Friday, November 9, 2012

I Lowered My Cholesterol Levels with Diet and Exercise

Many of you know I've been on a plan to lower my Cholesterol levels with diet and exercise.

Doctors readily put patients on Statin drugs rather than address lifestyle changes, but my doctor was thrilled when I approached her with my own researched plan. I'm over half Scottish and don't understand why people address the symptom with a costly drug and not the disease with prevention.

I'm not a nutritionist or a doctor, and I developed this plan because it sounded like something I can live with. Turns out, I CAN live with it. That doesn't mean it you can. You need to come up with your own plan and run it by your doctor so you aren't jumping on and off a diet that's impossible for you.

First, my numbers. The first number was on 7/19/12. The second was from 11/6/12, four months later.
Total cholesterol: 221, 186 (Target is below 200)
HDL (good) cholesterol: 36, 37 (Target is above 40)
LDL (bad) cholesterol: 136, 124 (Target is below 100)
Triglycerides (another bad cholesterol): 247, 127 (Target is below 150)

People tell me I'm losing weight, but since that's not the goal, I haven't been keeping track.

I accomplished this with a combination of diet, exercise and supplements.

EXERCISE

I exercise 30 minutes a day, on an elliptical at home in front of internet TV.

I also set up a place where I can stand to work on my computer, many hours a day. We Americans sit too much!

SUPPLEMENTS

I believe I should be getting what I need from the food I eat, so I keep the pills to a minimum. Daily:
500 mg DHA
2 capsules Juice Plus Orchard Blend
2 capsules Juice Plus Garden Blend

DIET

I'm not starving. In a sentence, I eat as much fresh fruits and vegetables as I want, and avoid baked goods, pasta and cheese.

My body chemistry adjusted to this within a couple of weeks and my taste buds came back with the reduced sugar content of the foods I'm eating. I taste the subtleties in food now.

I switched from coffee to green tea because of its proven value in lowering cholesterol.

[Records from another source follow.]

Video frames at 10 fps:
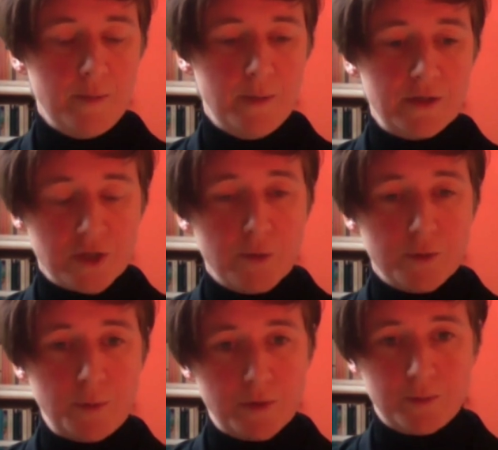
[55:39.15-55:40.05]
as low as
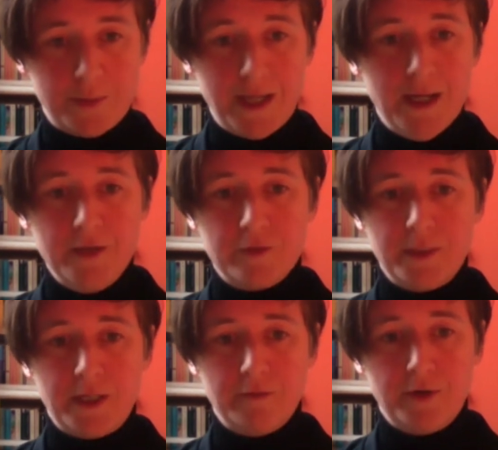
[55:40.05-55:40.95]
we possibly can to
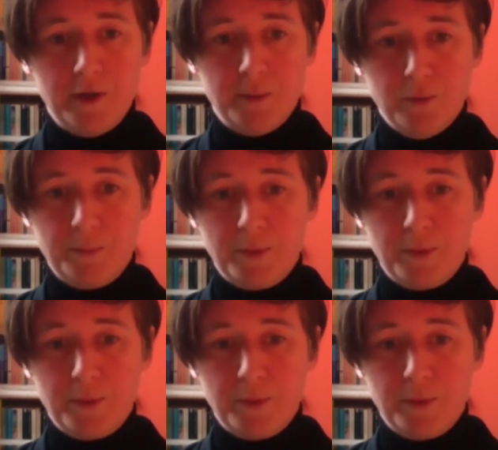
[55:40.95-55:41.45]
make it viable,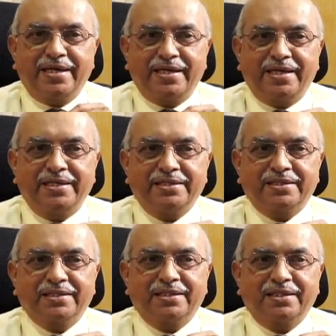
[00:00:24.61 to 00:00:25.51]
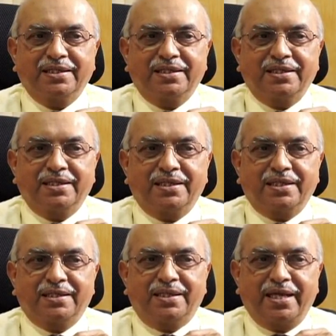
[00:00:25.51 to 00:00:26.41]
it is
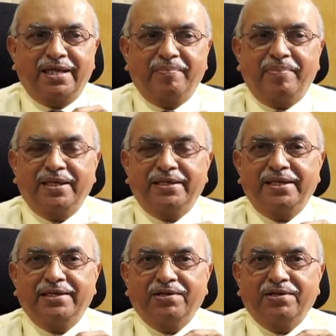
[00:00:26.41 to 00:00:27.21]
the inability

This was way easier than I thought, since coffee was my only remaining addiction, and many teas taste like dishwater. I chose a major brand, Bigelow, and down four coffee cups every the morning.

A typical lunch for me is whole grain oatmeal with Michigan blueberries, or sardines on slices of cucumber.

I snack on Michigan apples any time of day.

We do a lot of stir fry for dinners. We're NOT vegetarians, eating chicken, lean pork or beef, but it's possible the portions have reduced . We leave out the butter, cream and cheese, and have cut way back on salt. No pasta, bread or rice, just the great stuff that goes on top of it.

I say "yes" to:

Canola, peanut and olive oil.

Fiber: fruits, vegetables, beans, oats, barley.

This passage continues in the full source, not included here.